A python package for parsing VLM-generated GUI action instructions into executable pyautogui codes.

Introduction

ui-tars is a Python package for parsing VLM-generated GUI action instructions, automatically generating pyautogui scripts, and supporting coordinate conversion and smart image resizing.

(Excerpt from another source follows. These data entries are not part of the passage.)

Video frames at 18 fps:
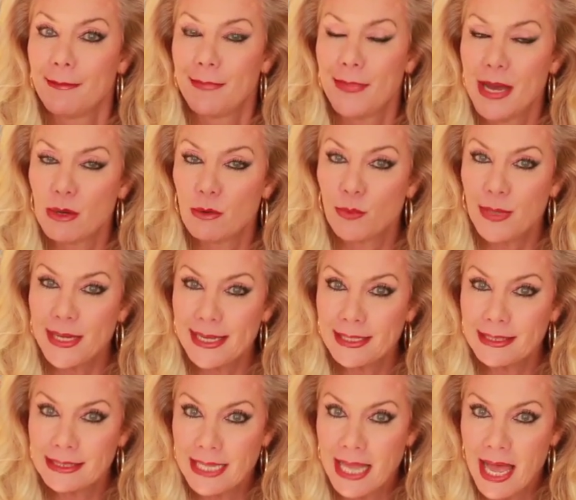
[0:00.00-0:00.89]
But
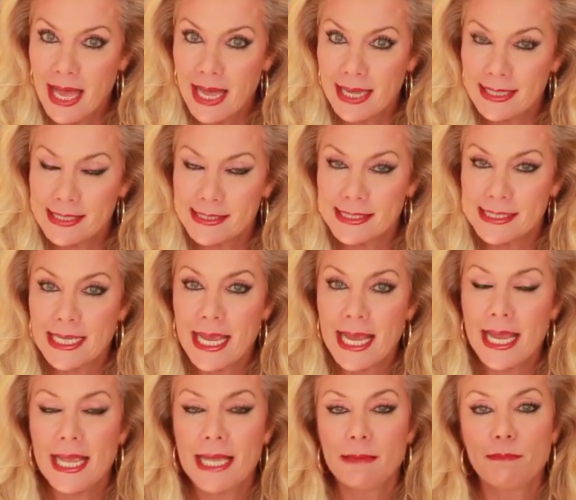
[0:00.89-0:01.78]

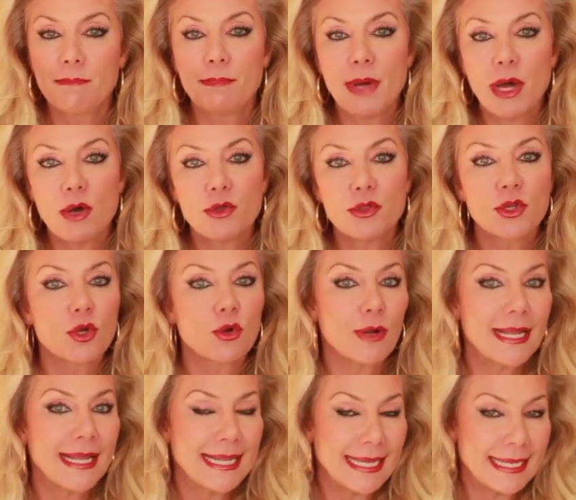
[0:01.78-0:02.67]
realize, in both
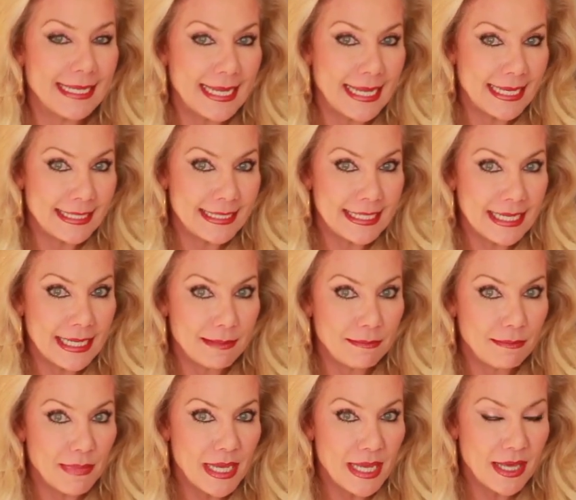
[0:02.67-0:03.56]
Greek and
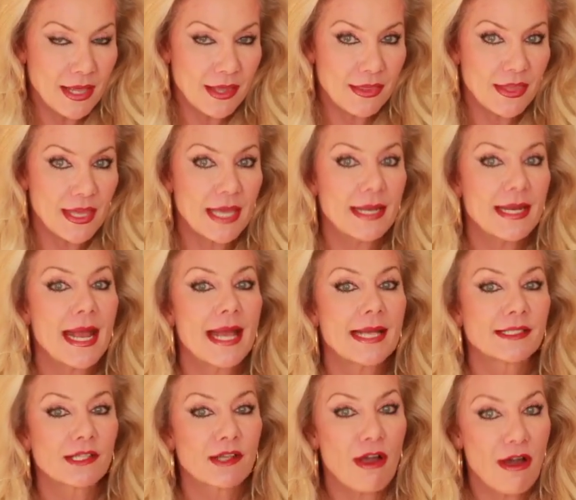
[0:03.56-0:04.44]
Indian myth, it
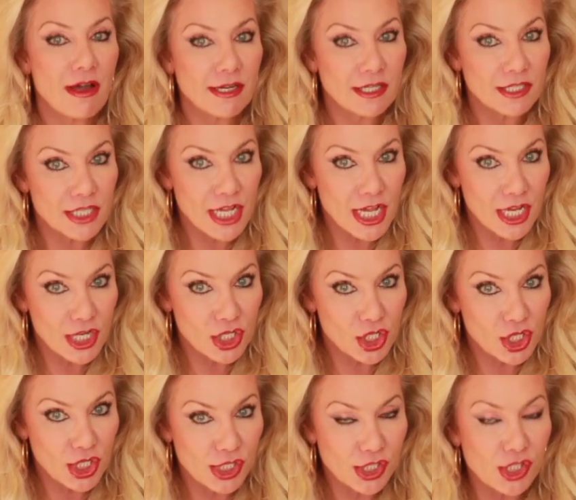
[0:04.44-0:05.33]
has
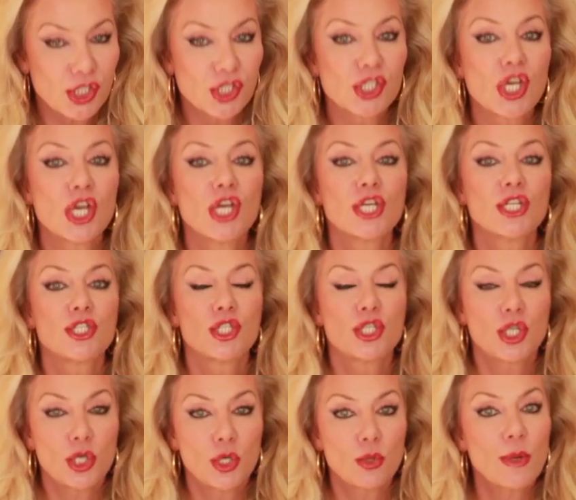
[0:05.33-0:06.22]
connotations
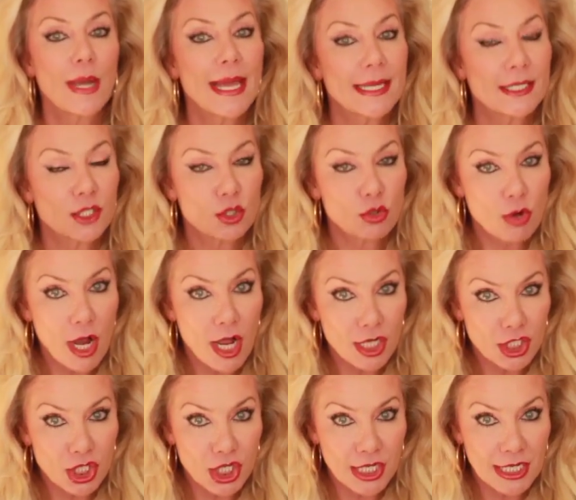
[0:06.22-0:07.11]
to
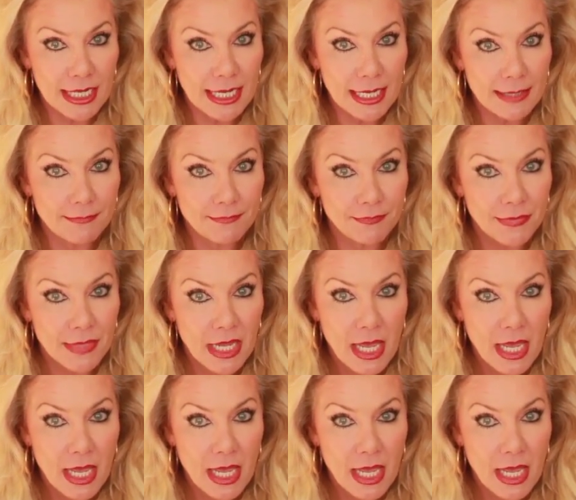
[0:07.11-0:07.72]
androgyny.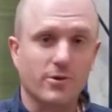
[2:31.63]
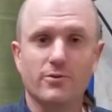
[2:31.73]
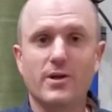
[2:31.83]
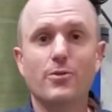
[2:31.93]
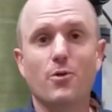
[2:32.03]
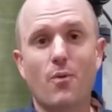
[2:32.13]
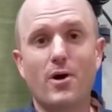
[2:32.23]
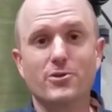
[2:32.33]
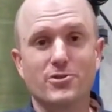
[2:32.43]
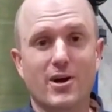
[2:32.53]
so it's not the
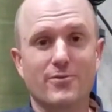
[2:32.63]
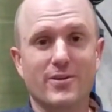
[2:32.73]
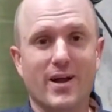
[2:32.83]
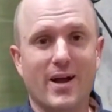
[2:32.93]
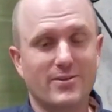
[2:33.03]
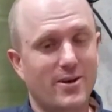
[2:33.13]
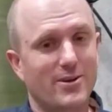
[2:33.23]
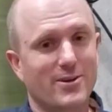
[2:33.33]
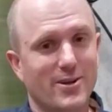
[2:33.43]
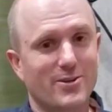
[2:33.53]
water softener guy
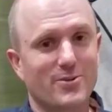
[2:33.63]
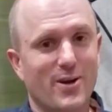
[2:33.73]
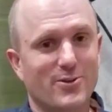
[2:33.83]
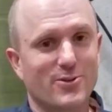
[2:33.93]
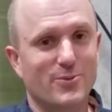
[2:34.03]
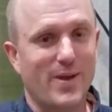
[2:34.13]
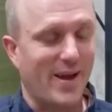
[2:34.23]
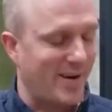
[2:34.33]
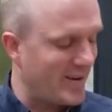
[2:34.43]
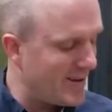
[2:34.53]
telling you that the resin's
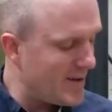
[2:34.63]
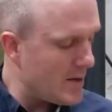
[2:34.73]
bad.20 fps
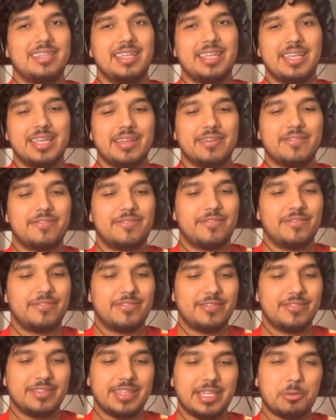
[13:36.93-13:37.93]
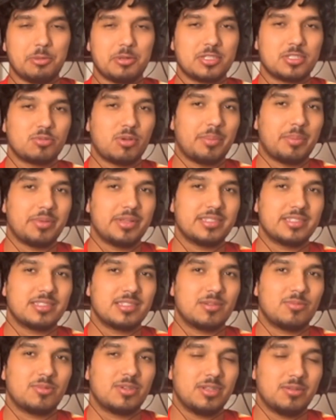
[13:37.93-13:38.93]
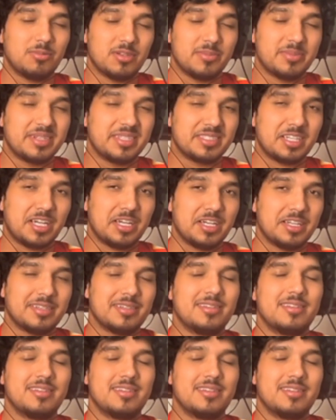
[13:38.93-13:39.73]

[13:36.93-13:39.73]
If they would have swapped places on one, it would have been a tie.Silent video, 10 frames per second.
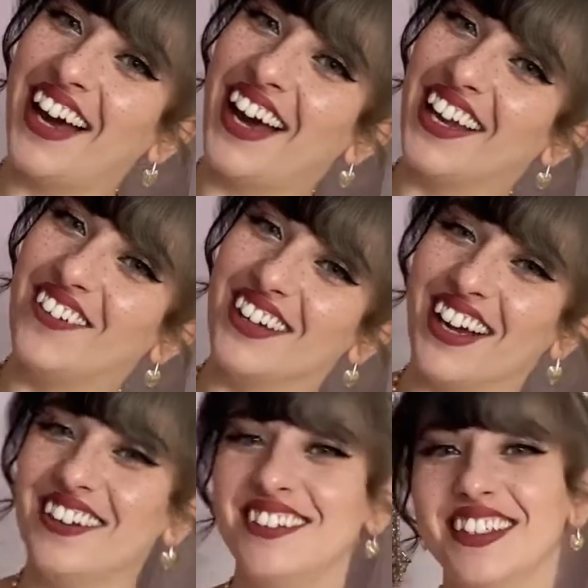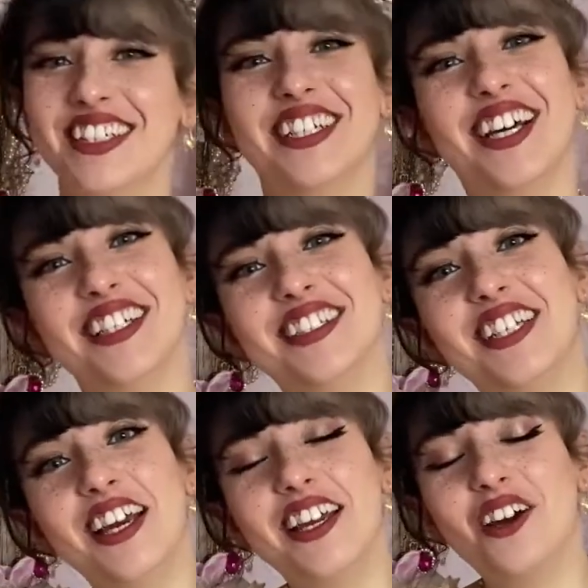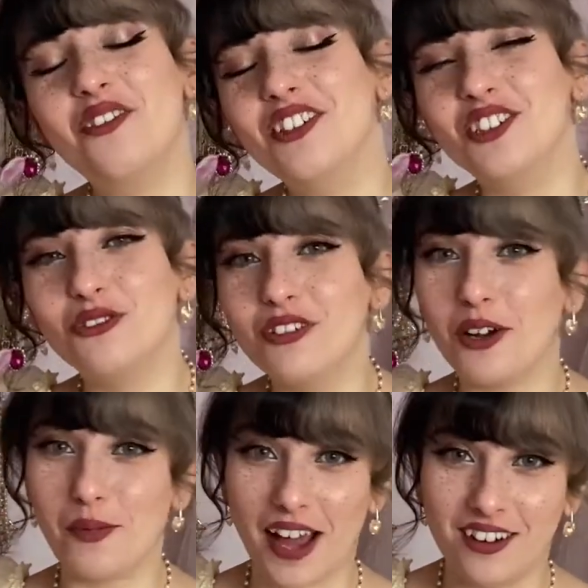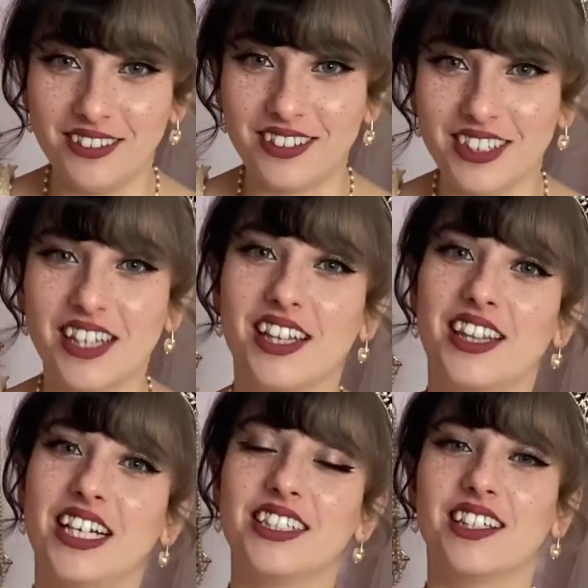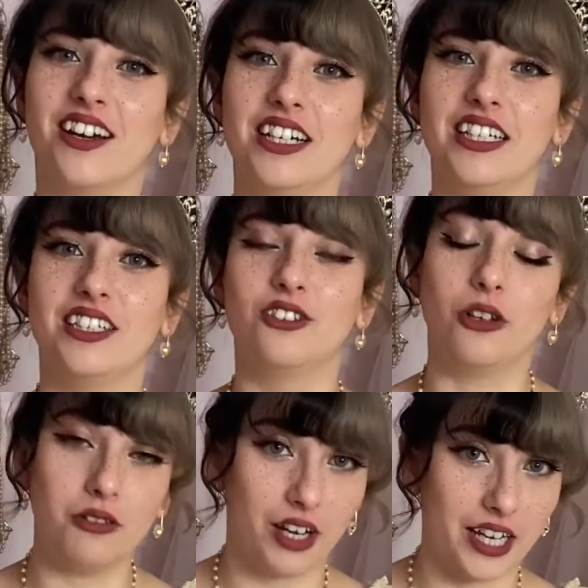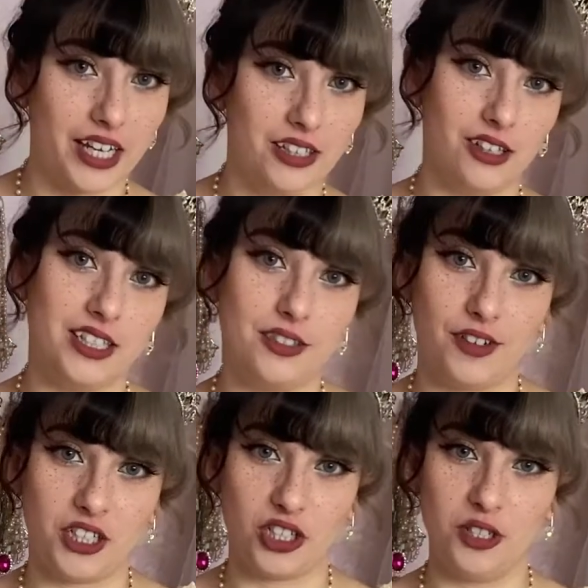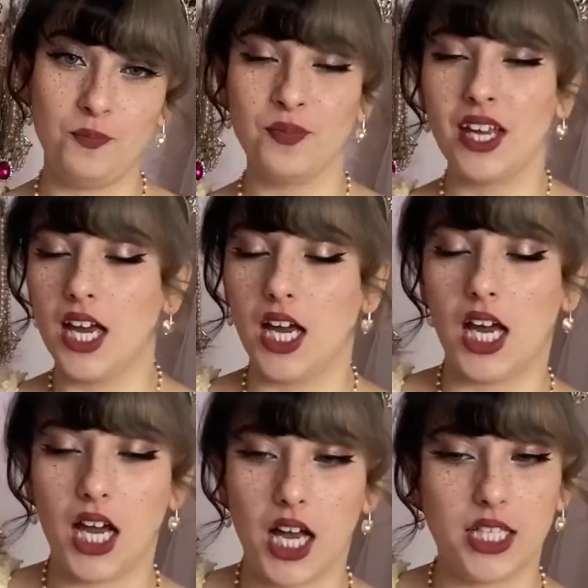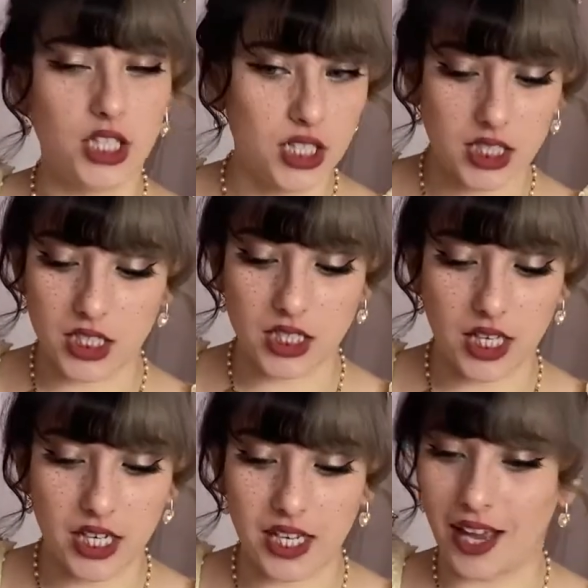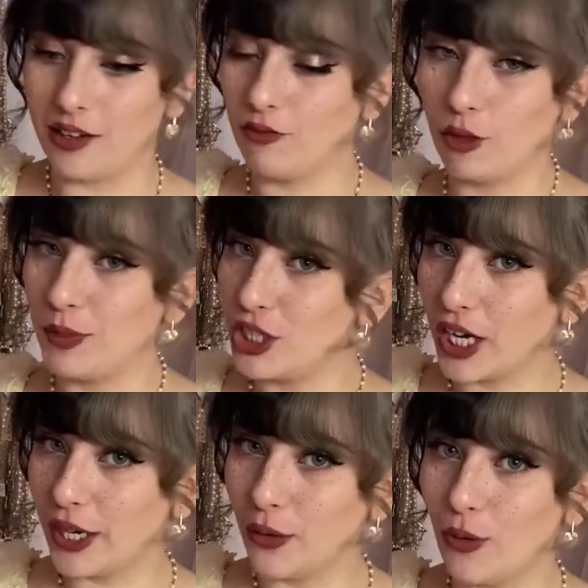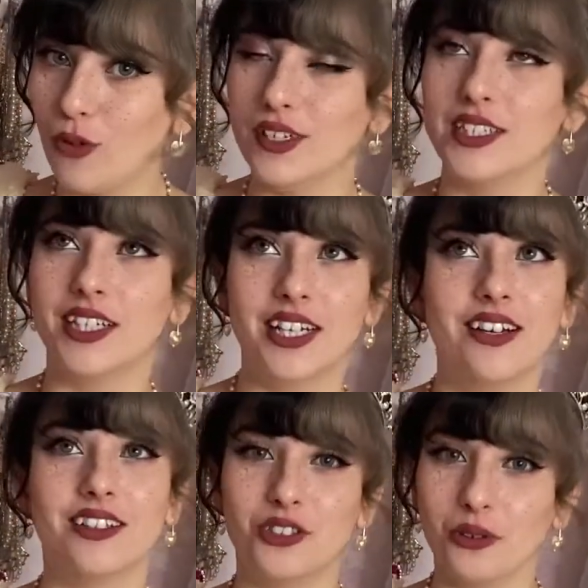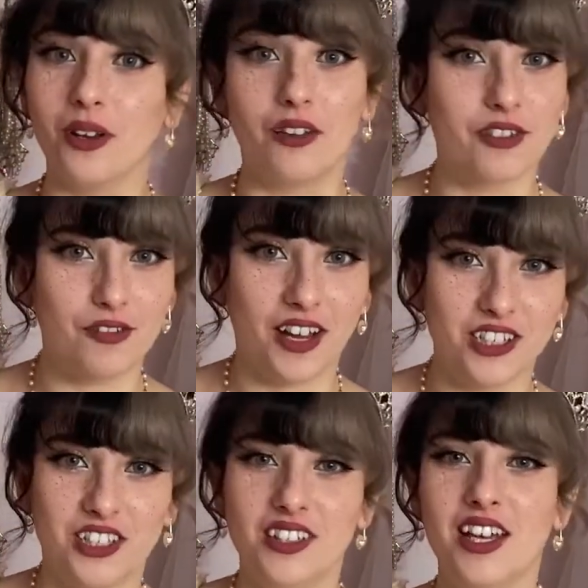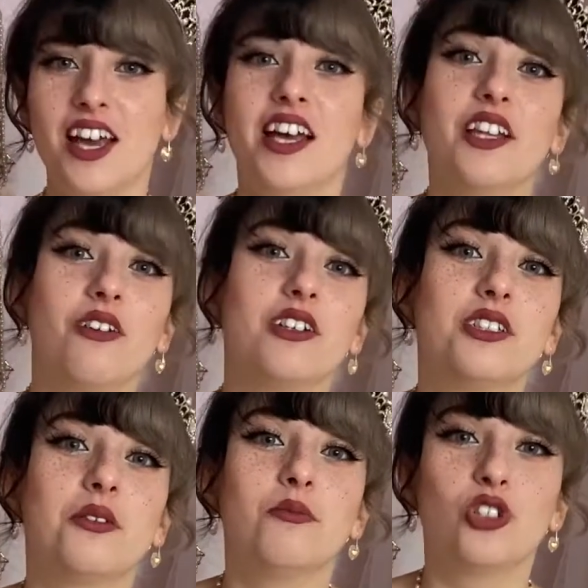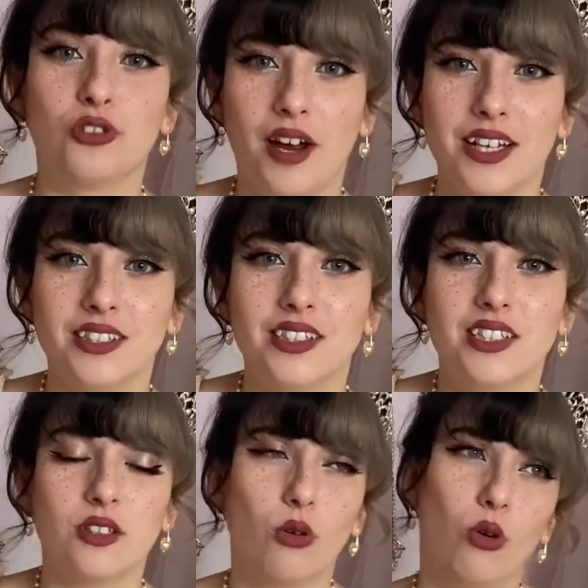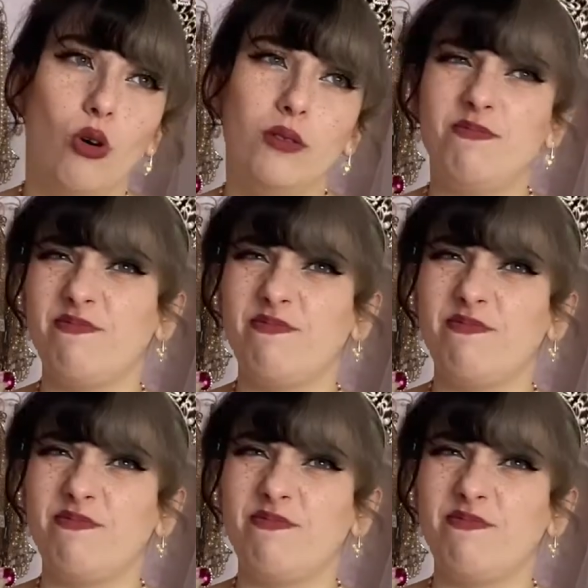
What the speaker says: Hello, hello. Today I want to talk about the things that I don't like in Lolita fashion. As you can see, and from my channel, obviously I do love the fashion. There are some trends or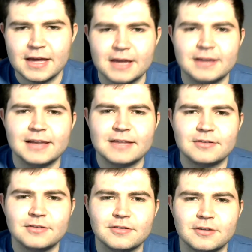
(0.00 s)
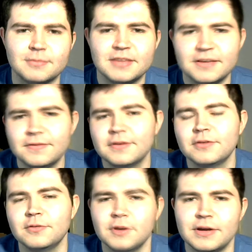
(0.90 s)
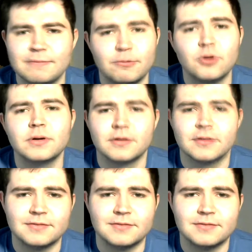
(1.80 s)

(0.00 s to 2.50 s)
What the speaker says: it had led to some difficult but important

Supports multiple VLM output formats (e.g., Qwen-VL, Seed-VL)
Automatically handles coordinate scaling and format conversion
One-click generation of pyautogui automation scripts

Quick Start

Installation

pip install ui-tars
# or
uv pip install ui-tars

Parse output into structured actions

from ui_tars.action_parser import parse_action_to_structure_output, parsing_response_to_pyautogui_code

response = "Thought: Click the button\nAction: click(point='<point>200 300</point>')"
original_image_width, original_image_height = 1920, 1080
parsed_dict = parse_action_to_structure_output(
    response,
    factor=1000,
    origin_resized_height=original_image_height,
    origin_resized_width=original_image_width,
    model_type="doubao"
)
print(parsed_dict)
parsed_pyautogui_code = parsing_response_to_pyautogui_code(
    responses=parsed_dict,
    image_height=original_image_height,
    image_width=original_image_width
)
print(parsed_pyautogui_code)

Generate pyautogui automation script

from ui_tars.action_parser import parsing_response_to_pyautogui_code

pyautogui_code = parsing_response_to_pyautogui_code(parsed_dict, original_image_height, original_image_width)
print(pyautogui_code)

Visualize coordinates on the image (optional)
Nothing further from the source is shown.